## TASK DIRECTIONS
Transcribe each record exactly, but omit pictures.

## Saved data entries
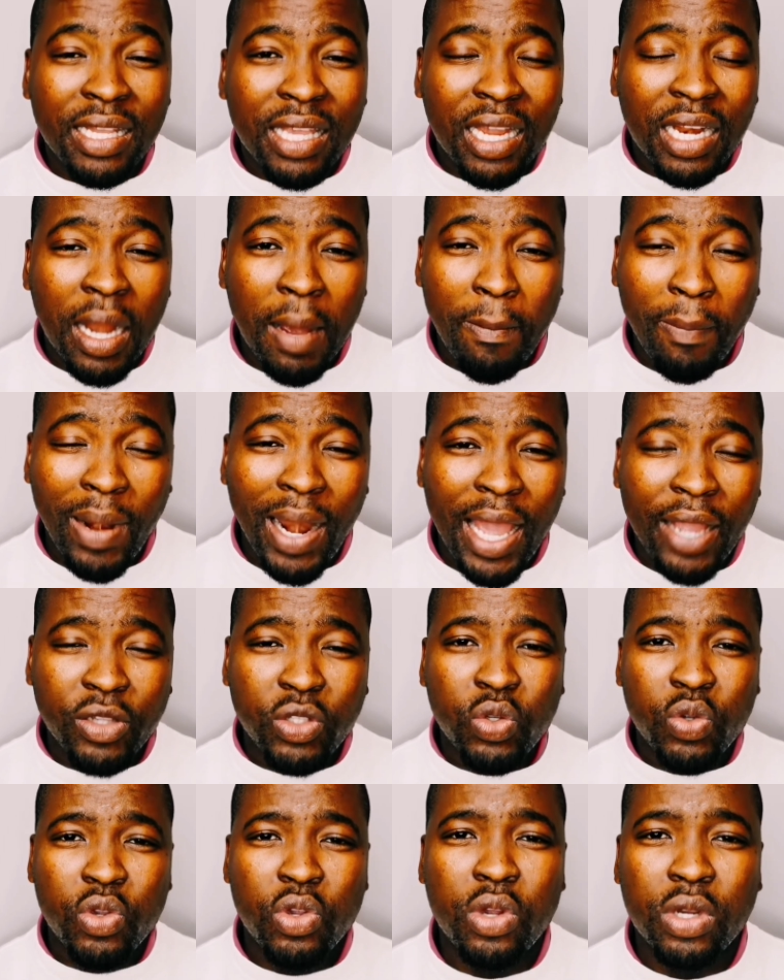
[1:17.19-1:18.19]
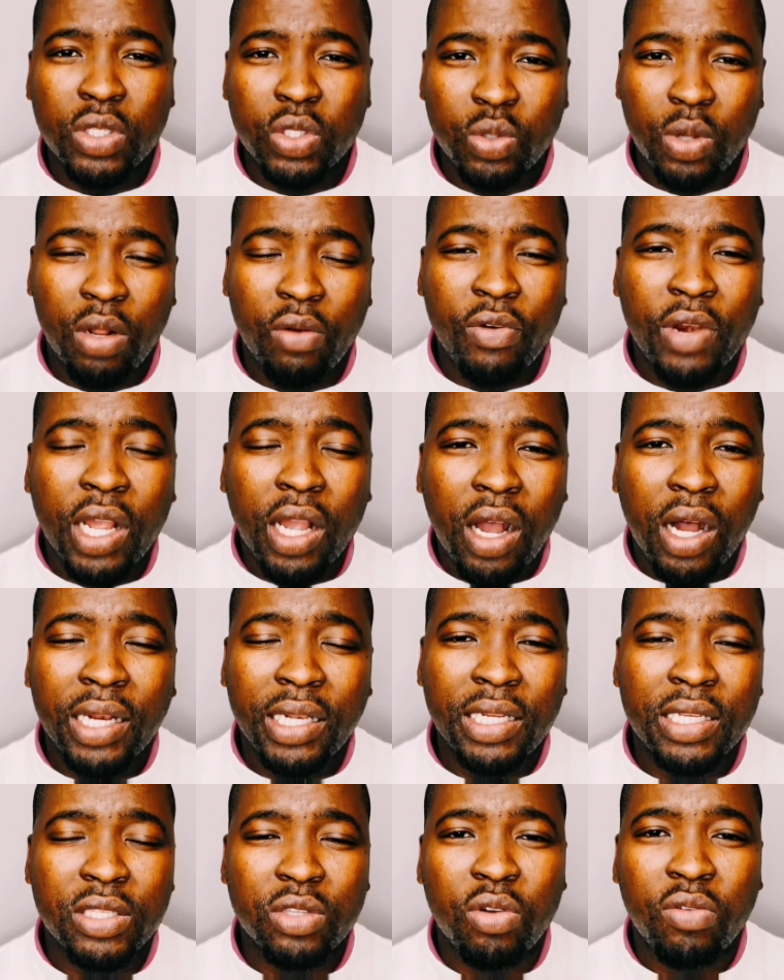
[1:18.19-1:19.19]
It can apply to you as well,
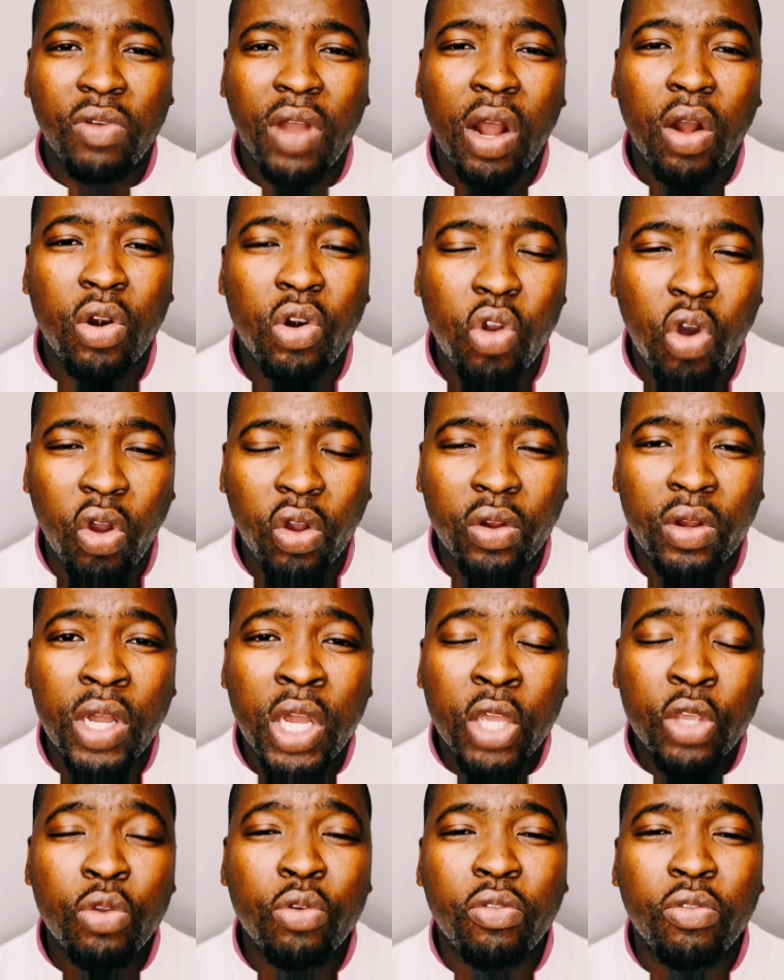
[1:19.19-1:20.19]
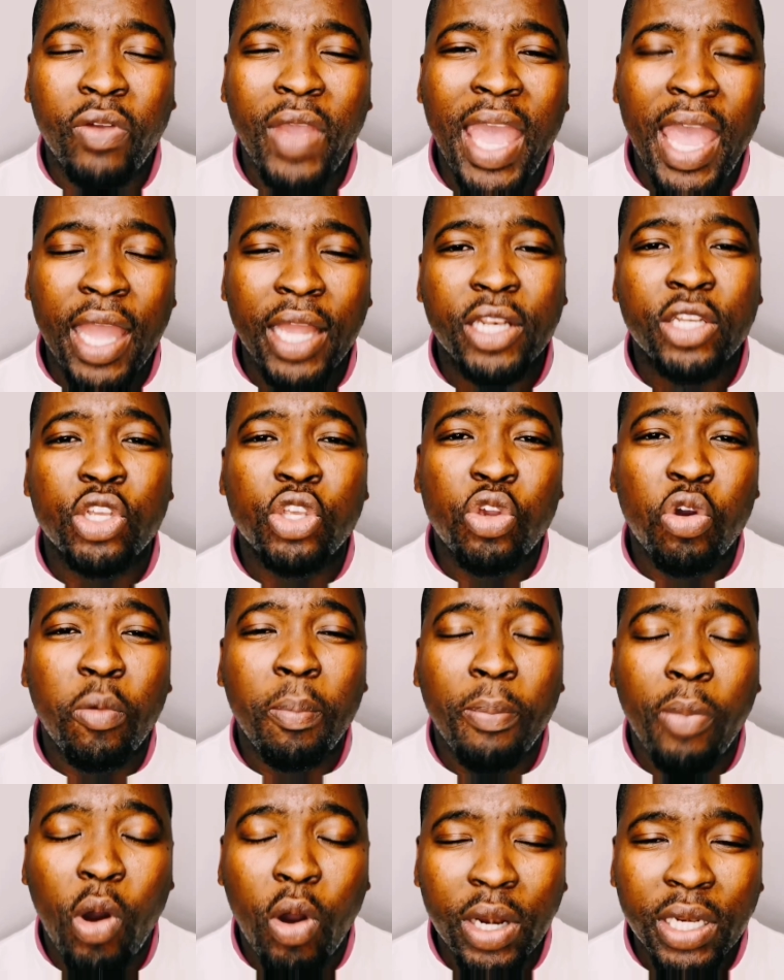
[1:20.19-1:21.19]
regardless of how long you've had
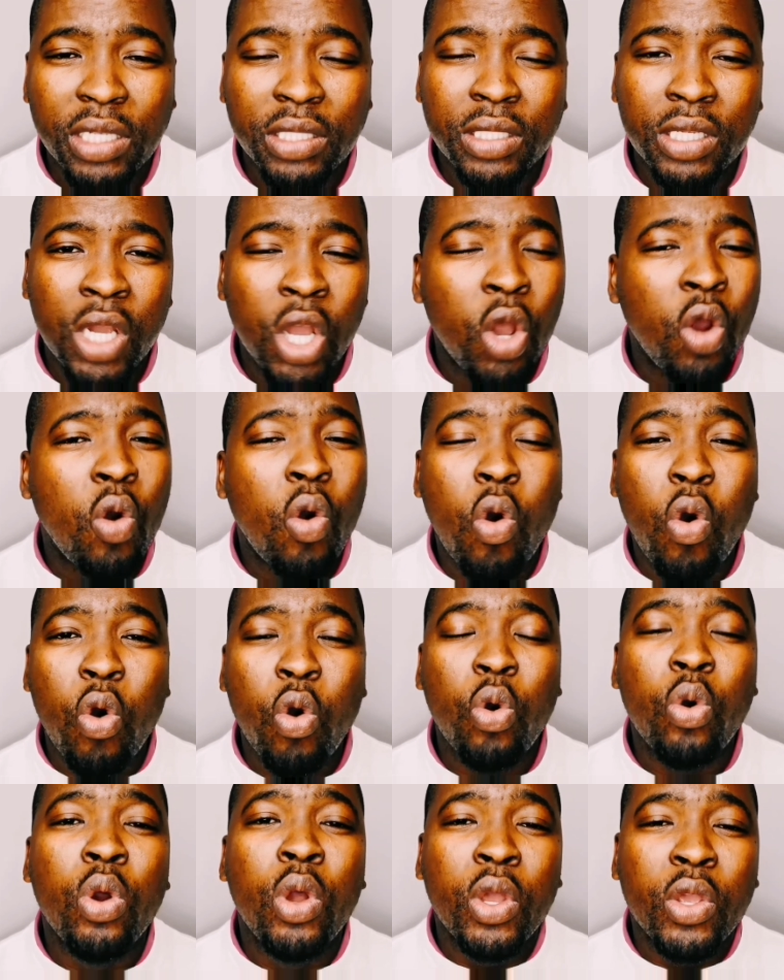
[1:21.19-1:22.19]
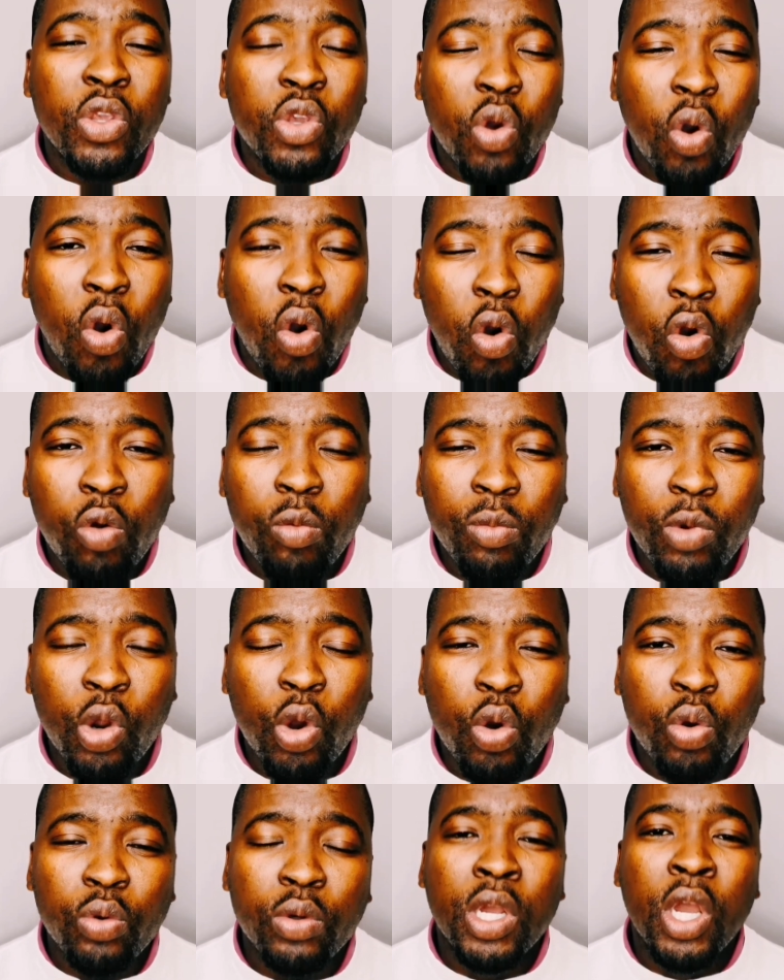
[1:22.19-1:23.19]
your bond or your
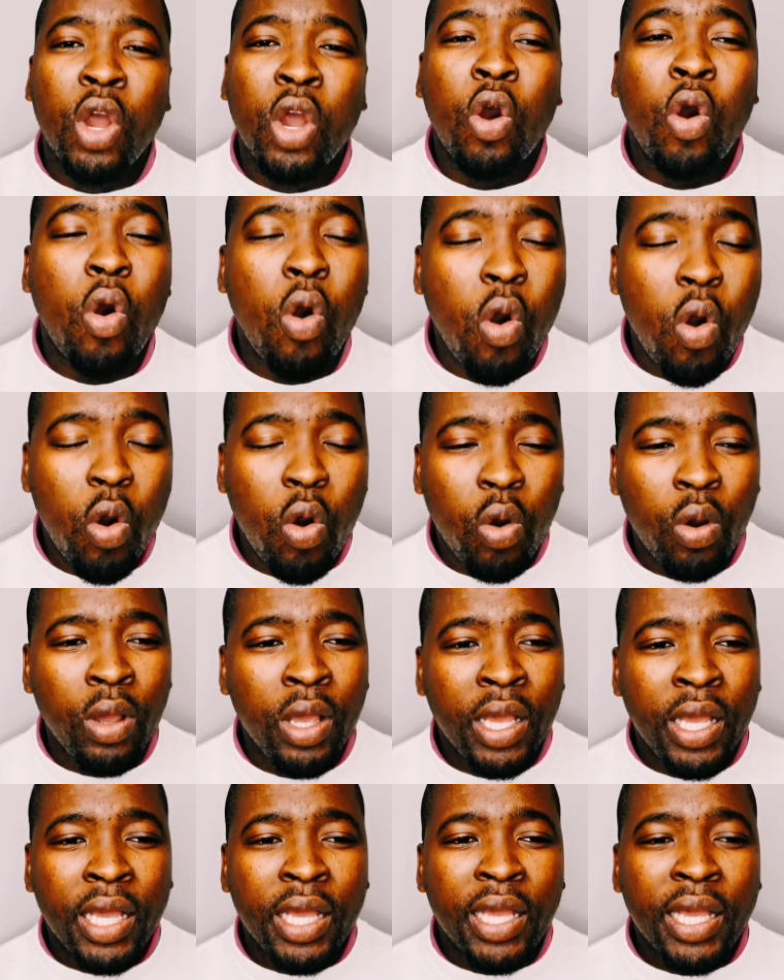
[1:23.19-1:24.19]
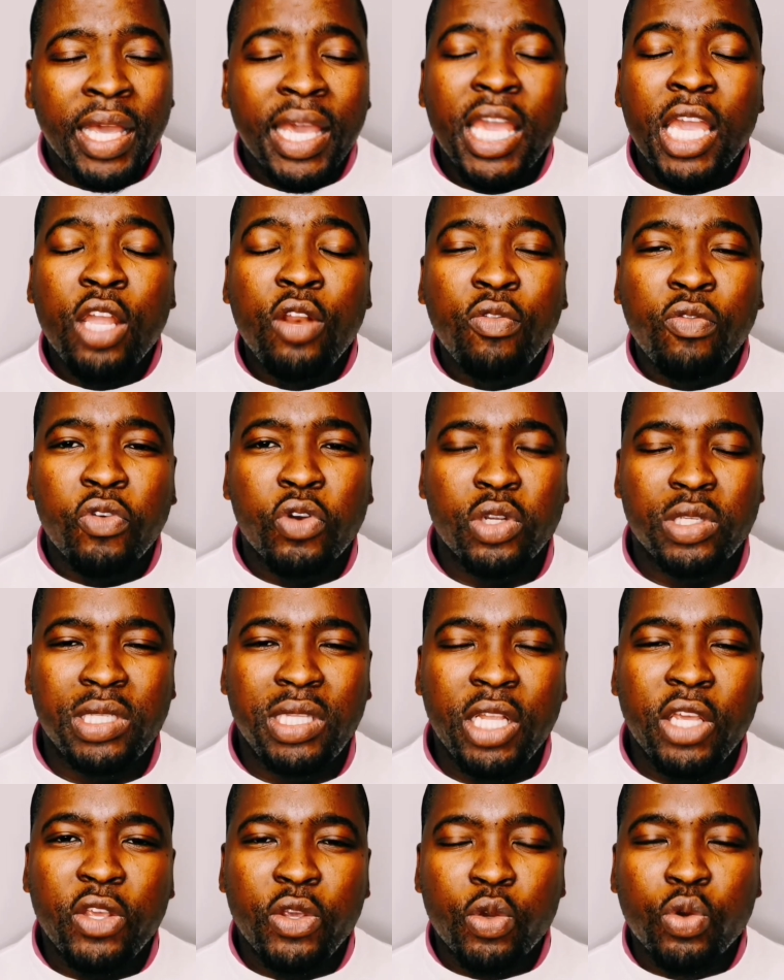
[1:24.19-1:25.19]
home loan, or
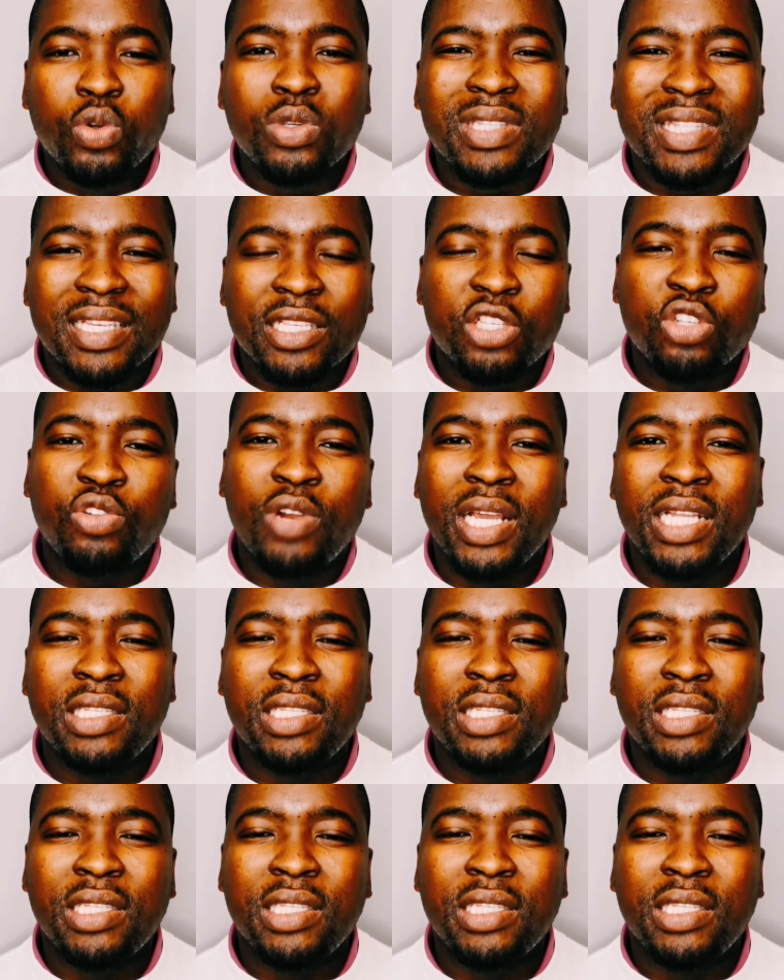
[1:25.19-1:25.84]
inversely use the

## RESULT OF THE EXERCISE
[1:17.19-1:18.19]
[1:18.19-1:19.19]
It can apply to you as well,
[1:19.19-1:20.19]
[1:20.19-1:21.19]
regardless of how long you've had
[1:21.19-1:22.19]
[1:22.19-1:23.19]
your bond or your
[1:23.19-1:24.19]
[1:24.19-1:25.19]
home loan, or
[1:25.19-1:25.84]
inversely use the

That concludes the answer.